Imagine that the British National Party controls a church and community centre in the
East End of London. Imagine that it receives respectful visits from politicians, and grants from local and national government. Imagine that Prince Charles extends his already unhinged beliefs in
pseudo-science and homeopathic quackery to include neo-fascist race theory, and signals his approval of the BNP by visiting the church. Imagine that Ken Livingstone and Boris Johnson follow him.
Imagine that the Lord Chief Justice chooses a BNP church of all places to demand restrictions on the rights off immigrants. Imagine finally that the liberal media stay silent because the BNP has
convinced them that it was the authentic voice an ethnic group called the “whites,” and anyone who criticised its political programme was guilty of the irrational hatred of
“whiteophobic” racism.
Substitute Jamaat-i-Islami for the BNP and you have a precise description of the official indulgence of Islamism at the East London Mosque. The idiot prince and the alternately sinister and cynical Livingstone and Johnson can’t stay away. In 2008, the then Lord Chief Justice Lord Phillips had the extraordinary bad taste to announce that he favoured applying Sharia law to British citizens at the Jamaat dominated mosque, and ignored all the grim evidence that it is “discriminatory against women and children in particular”.
I go too far? Perhaps I do. I need to row back and admit that my comparison is unfair to the BNP. In Bangladesh, the local leaders of Jamaat face allegations of complicity in the mass rapes and mass murders inflicted by the Pakistan army during the War of Independence of 1971. (I probably need to tell younger readers, that the crimes were so vicious they shocked a late 20th century, which thought it had seen it all. George Harrison, the Bob Geldof of his day, organised the Bangladesh concert to help the millions of victims.)
Say what you will about the BNP, prosecutors have never accused its members of involvement in the mass murder and mass rape of British citizens. Not that they would hold back if they had the chance, I am sure.
As my old friend and comrade Shiraz Maher wrote in the Wall Street Journal about a visit by the US ambassador, Louis Susman to the mosque:
The best response the mosque can offer to these charges is that the offending speakers were outsiders whose presence at the mosque was the result of some kind of “administrative oversight,” which would not be allowed to occur again.“By any measure the East London mosque is a troubling institution. Last year, for example, it hosted an event titled ‘The End of Time: A New Beginning,’ where pamphlets were distributed showing Manhattan crumbling under a Hadean apocalypse of meteors, which shattered the Statute of Liberty asunder and set the city ablaze. One of the invited speakers, Khalid Yasin, described the beliefs of Christians and Jews as “filth.” Most worryingly, the event also featured a live video question-and-answer session with Anwar Al Awlaki, the U.S.-born preacher aligned with al Qaeda.”

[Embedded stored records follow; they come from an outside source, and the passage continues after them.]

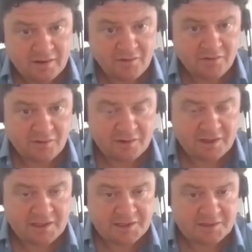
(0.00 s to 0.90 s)

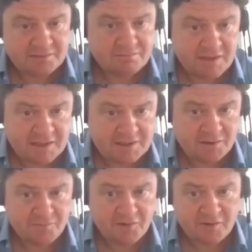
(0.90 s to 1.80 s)
consolidation isn't
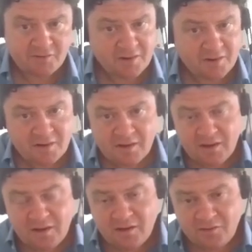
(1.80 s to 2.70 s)
obvious.
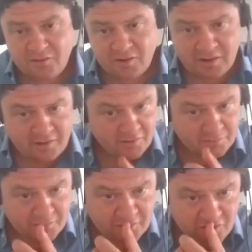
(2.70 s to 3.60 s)
Our sterling
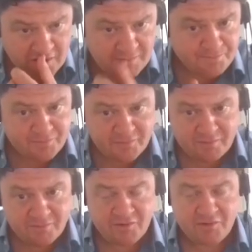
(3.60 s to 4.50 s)
subsidiary,
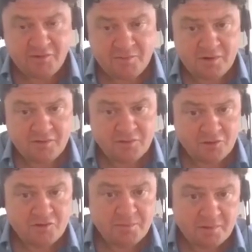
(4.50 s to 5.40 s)
very similar
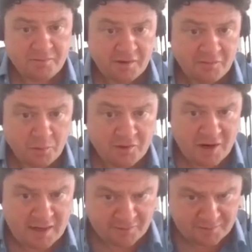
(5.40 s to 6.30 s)
story, but the other way
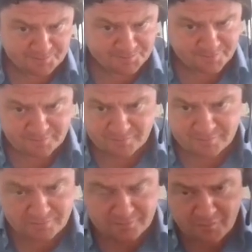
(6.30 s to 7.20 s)
around.
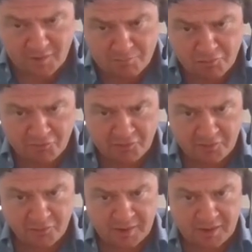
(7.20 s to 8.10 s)
Profit
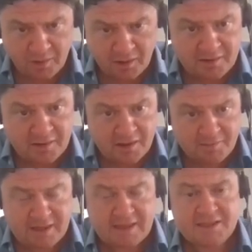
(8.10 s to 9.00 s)
of 21,
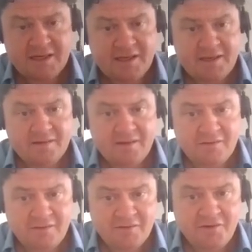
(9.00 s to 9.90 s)
but actually
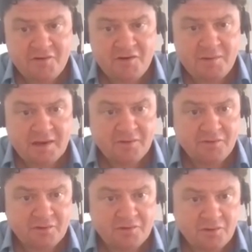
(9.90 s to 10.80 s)
a very big
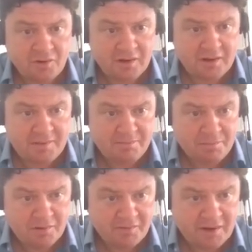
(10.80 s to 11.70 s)
sort of dollar
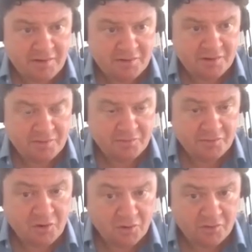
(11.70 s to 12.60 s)
input there in terms
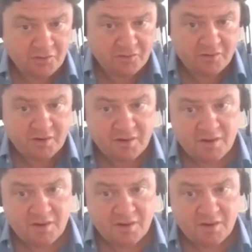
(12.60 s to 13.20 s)
of costs.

I am not a BBC basher. I know it has many fine reporters. But this morning it produced one of the its most cowardly pieces of journalism in years. In a report on the mosque for its religious programme Sunday (see here, 30 minutes in) it only allowed one British Muslim to explain that Islamism was a political movement, whose first aim in this country was to regulate the lives and limit the freedoms of British Muslims. That was it. At no point did the tongue-tied reporter dare to stammer out the name of Jamaat, or tell listeners about its connection to the mosque, its ideology or its alleged crimes. I guess he or his producers feared accusations of “Islamophobia” if he did. It was as if a random group of conservative Muslims just happened to be in charge, rather than a sectarian party, striving for ethno-religious power.
As Shiraz concludes:
And it is not only Mr Susman, who has been doing the emboldening, but also the heir to the throne, the former Mayor of London, the current mayor of London, the Lord Chief Justice and the BBC.“Ironically, two years ago Jamaat was virtually eliminated as a political force in Bangladesh, winning just two out of 300 seats. By contrast, their allies in Britain still claim to speak for British Muslims while their ‘mother party’ has been decisively rejected at the ballot box. In contrast to the determination of the Bangladeshi people to reject extremist politics, Mr. Susman has emboldened their British counterparts. This visit comes as a bitter blow to those secular and genuinely progressive Muslims in East London who have been pushing back against the mosque’s extremism.”
Nick Griffin must be wondering where he went wrong.